Work request:
Give back the records below exactly, every one, with no pictures.

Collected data
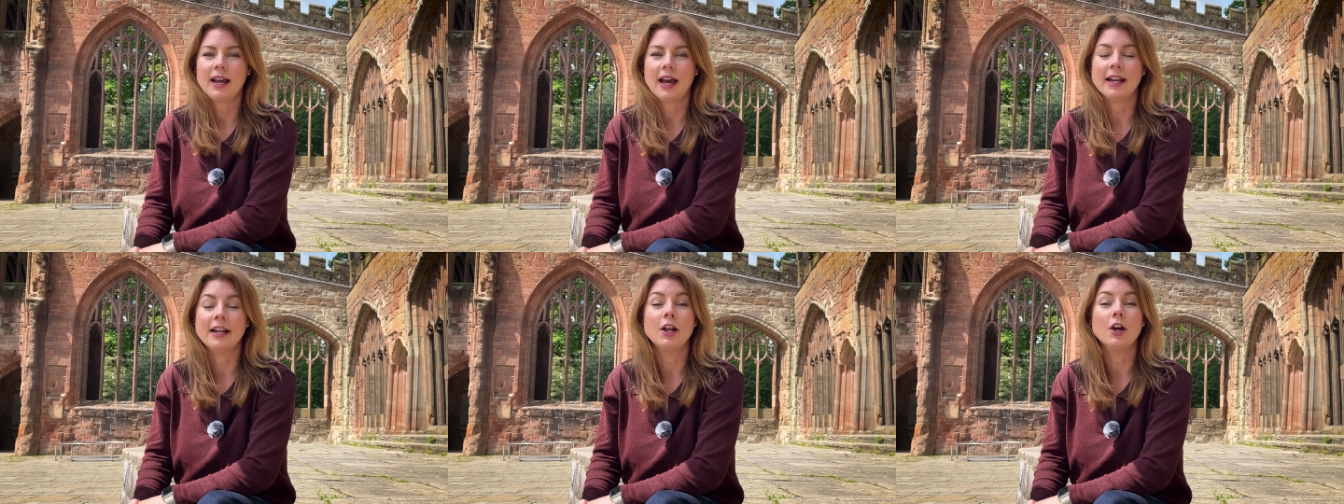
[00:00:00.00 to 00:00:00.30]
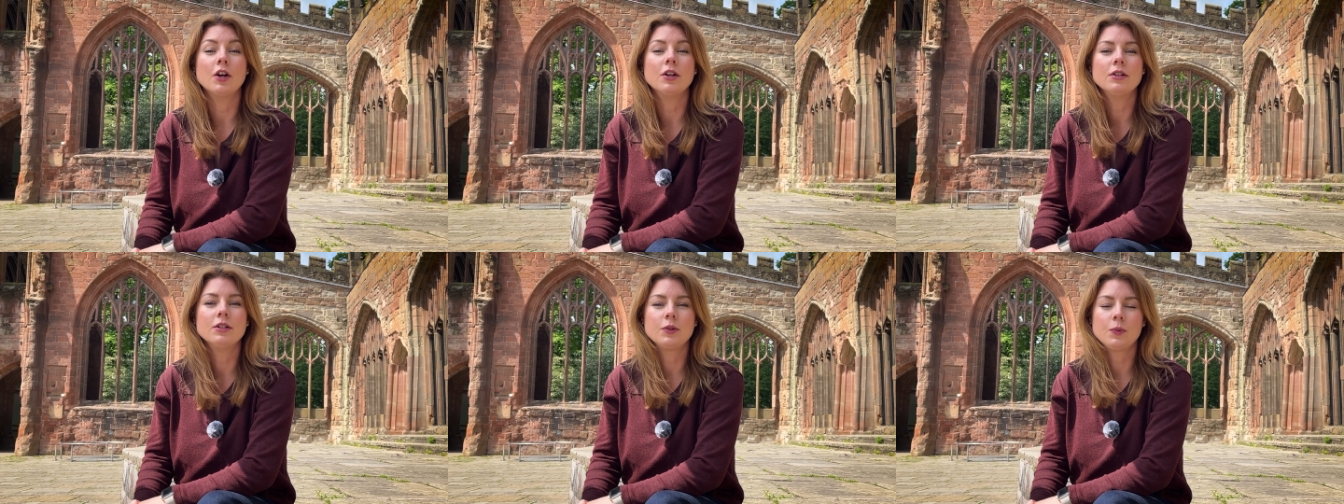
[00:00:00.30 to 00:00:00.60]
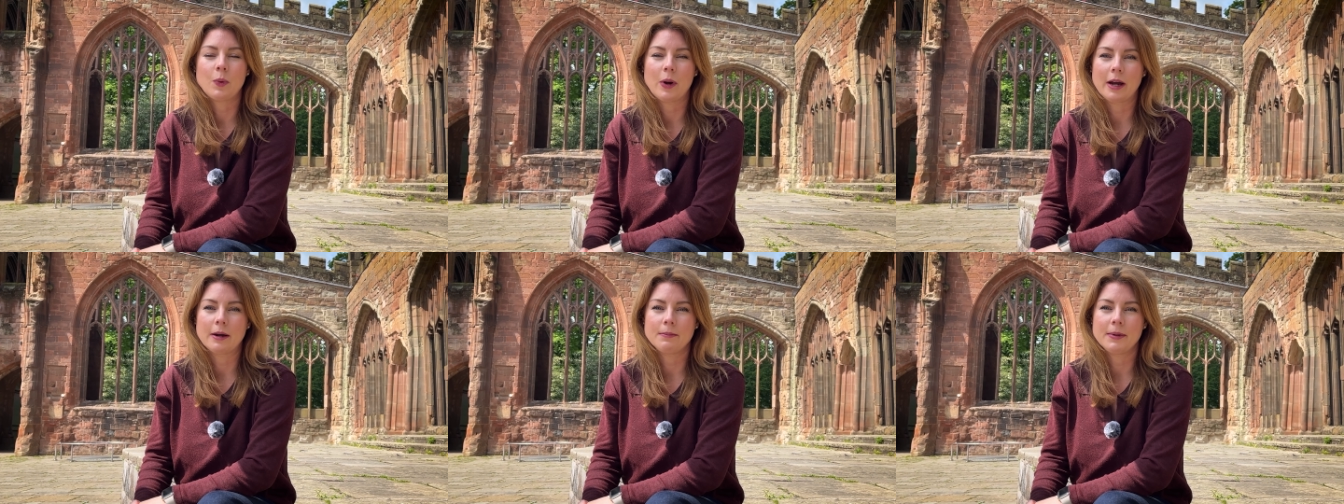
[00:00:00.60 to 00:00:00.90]
and
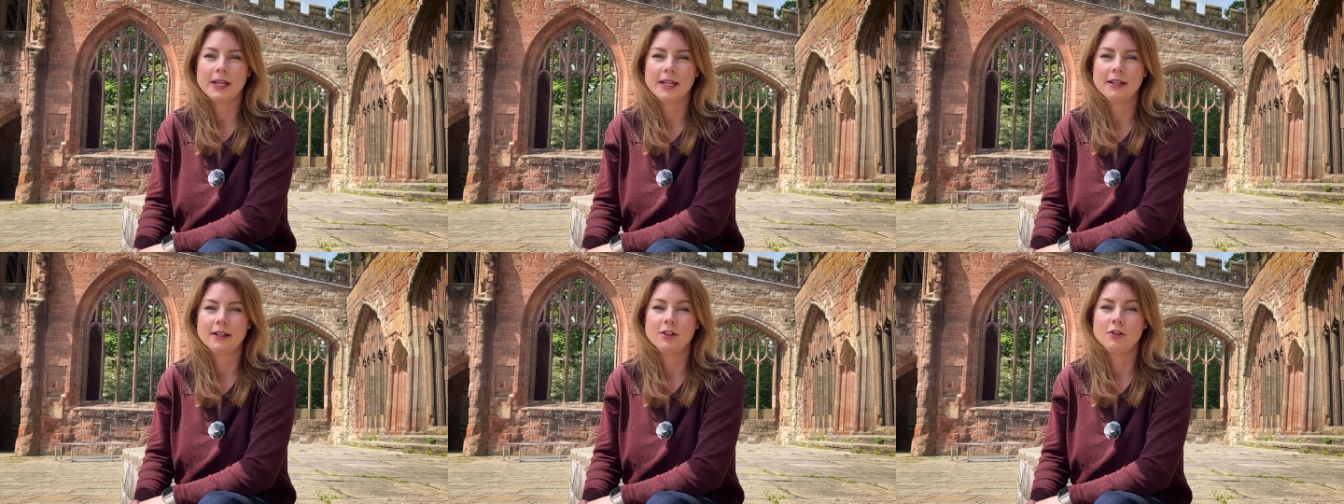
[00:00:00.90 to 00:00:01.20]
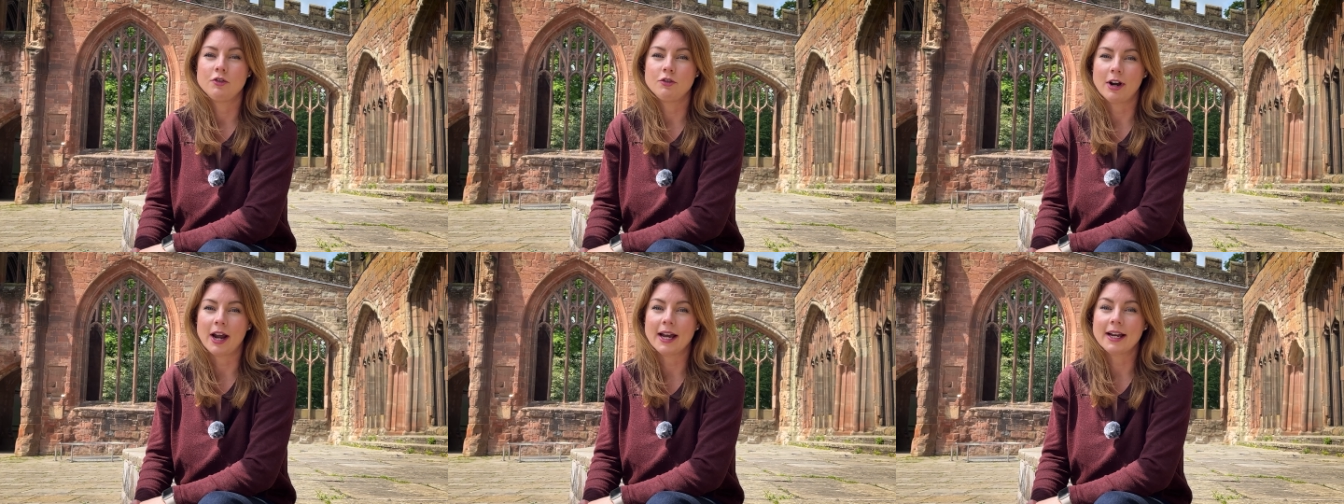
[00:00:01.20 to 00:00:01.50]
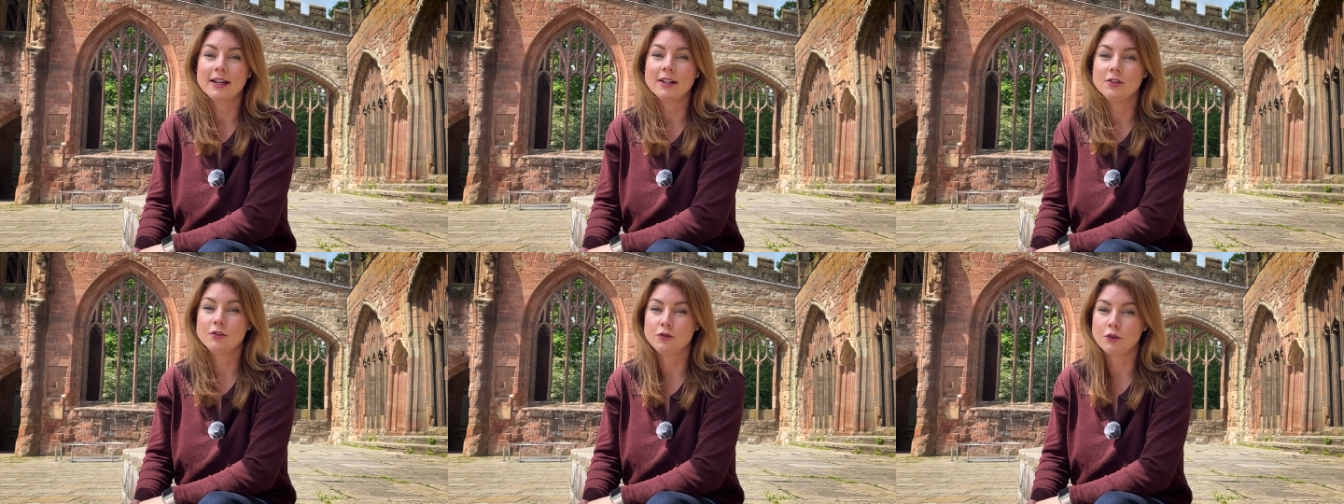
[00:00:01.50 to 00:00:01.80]
underwhelming
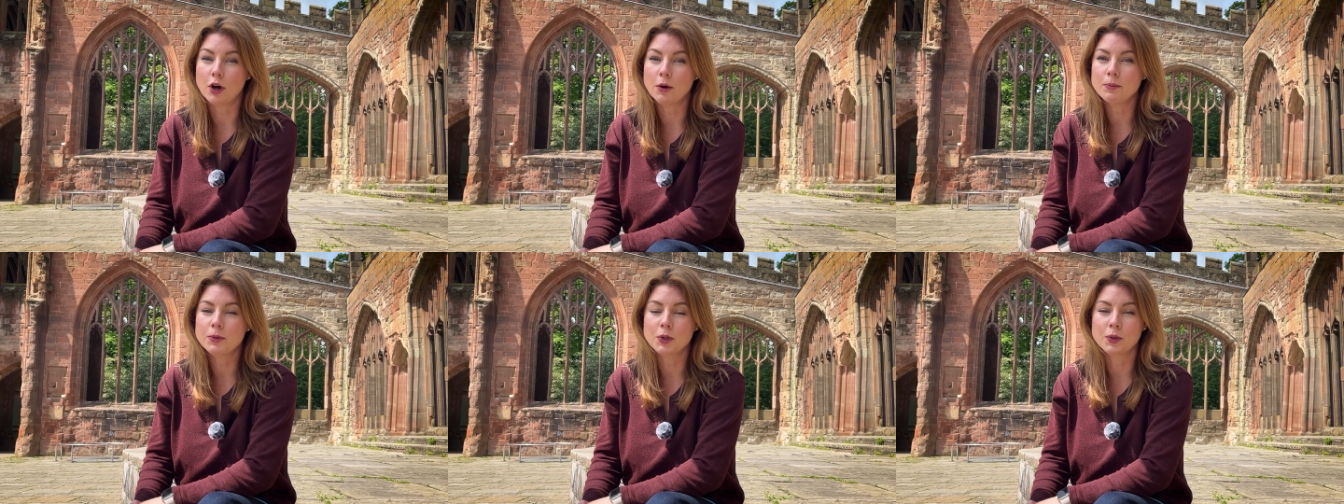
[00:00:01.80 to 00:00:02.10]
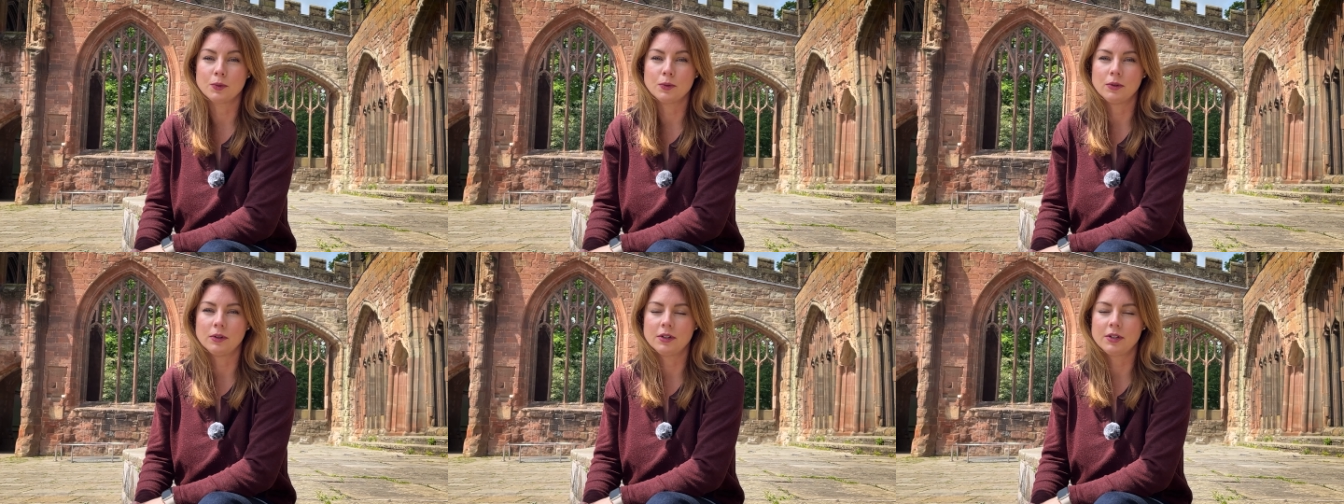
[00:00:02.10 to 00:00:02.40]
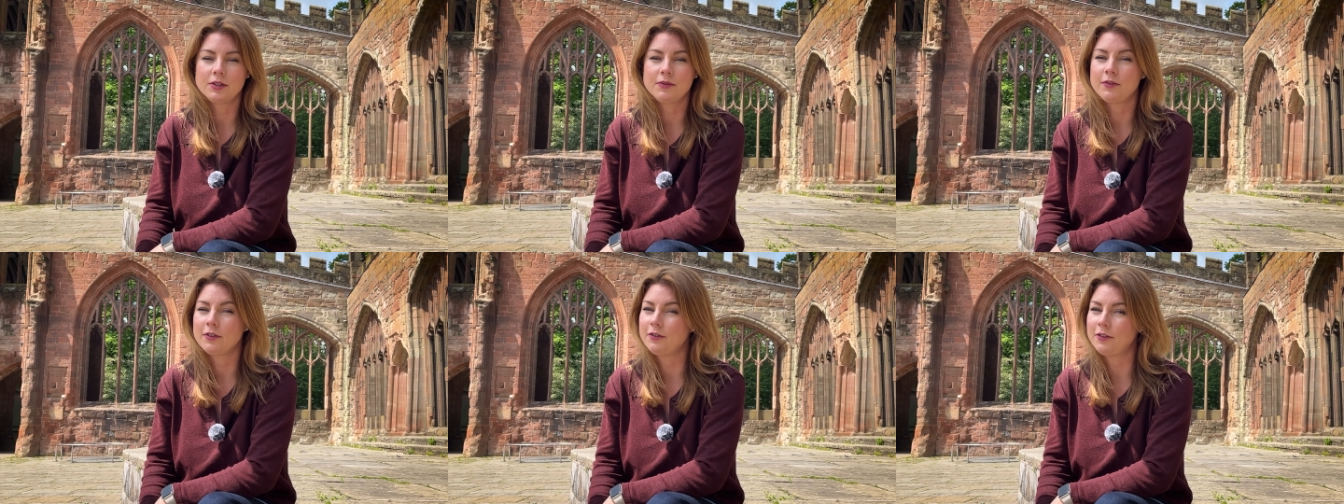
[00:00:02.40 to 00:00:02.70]
drag and drop
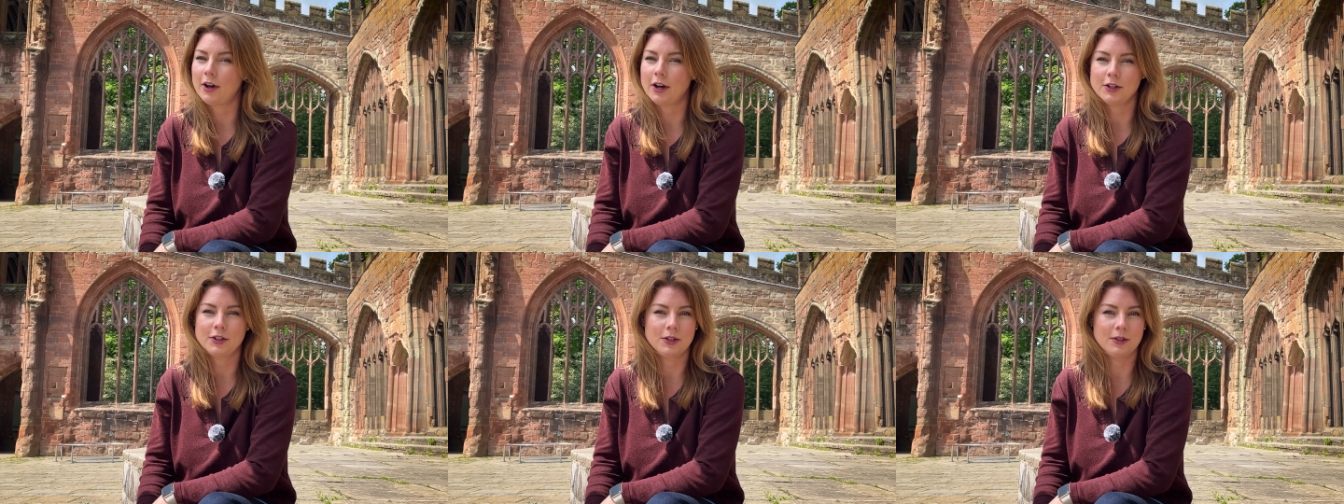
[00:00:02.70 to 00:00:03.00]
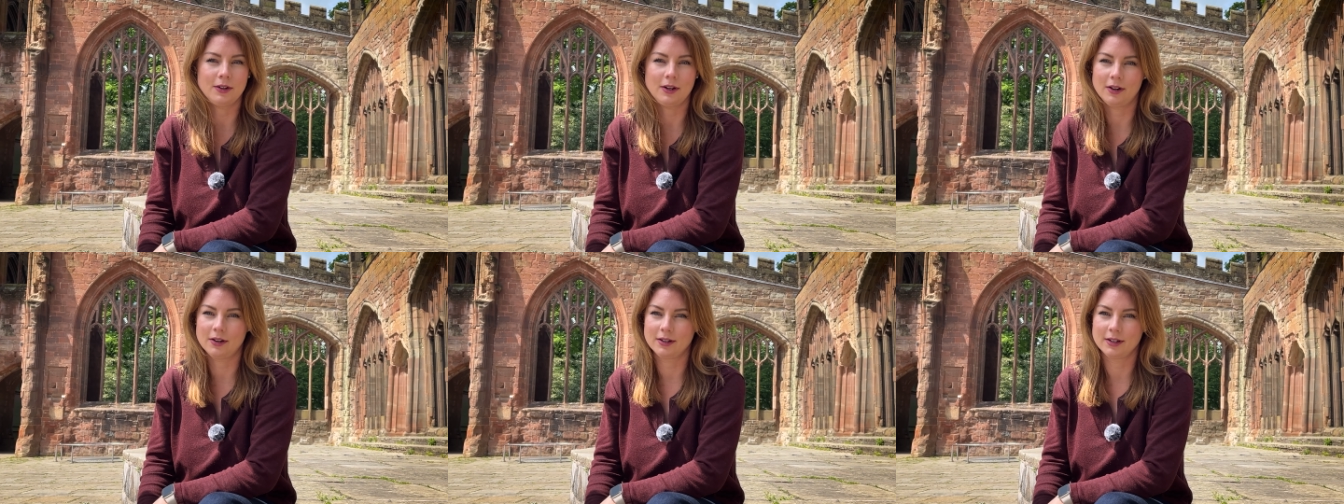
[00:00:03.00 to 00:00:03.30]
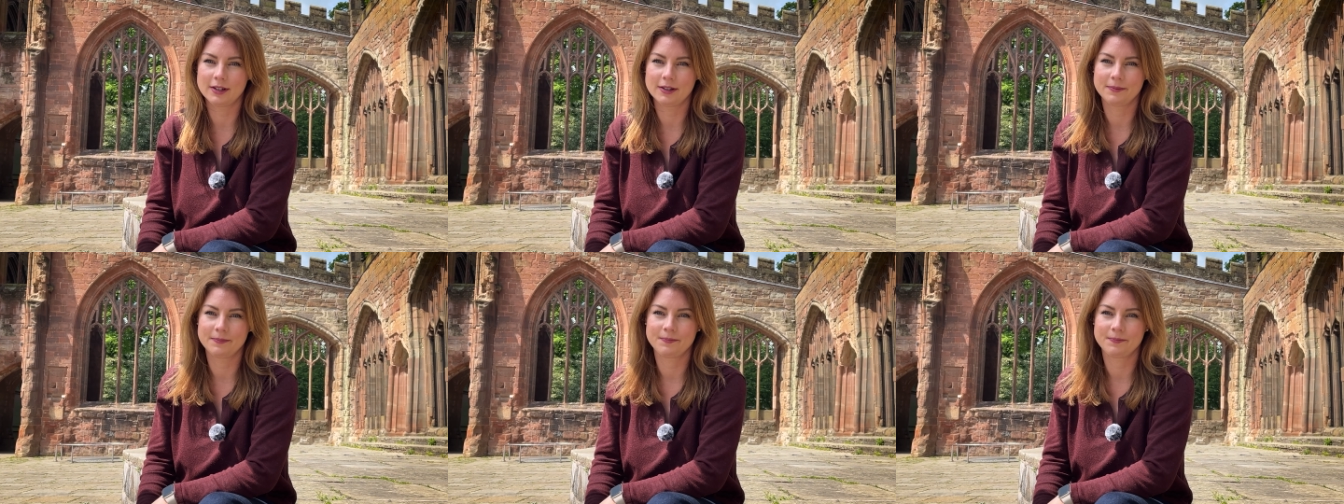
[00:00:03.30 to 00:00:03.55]
tools for far too long.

Result for this task:
[00:00:00.00 to 00:00:00.30]
[00:00:00.30 to 00:00:00.60]
[00:00:00.60 to 00:00:00.90]
and
[00:00:00.90 to 00:00:01.20]
[00:00:01.20 to 00:00:01.50]
[00:00:01.50 to 00:00:01.80]
underwhelming
[00:00:01.80 to 00:00:02.10]
[00:00:02.10 to 00:00:02.40]
[00:00:02.40 to 00:00:02.70]
drag and drop
[00:00:02.70 to 00:00:03.00]
[00:00:03.00 to 00:00:03.30]
[00:00:03.30 to 00:00:03.55]
tools for far too long.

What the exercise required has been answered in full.